» **Given data**:
"""
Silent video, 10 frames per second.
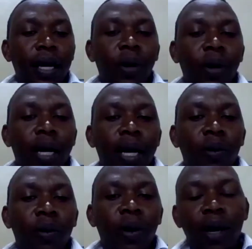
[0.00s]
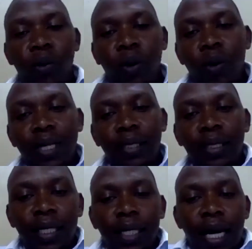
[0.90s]
when we were
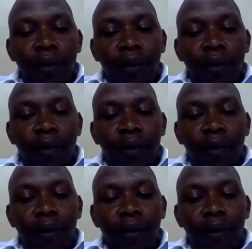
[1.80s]
starting,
"""
» **Task instructions**: Output each record above exactly as it stands, excluding all pictures.

» **The completed task**:
Silent video, 10 frames per second.
[0.00s]
[0.90s]
when we were
[1.80s]
starting,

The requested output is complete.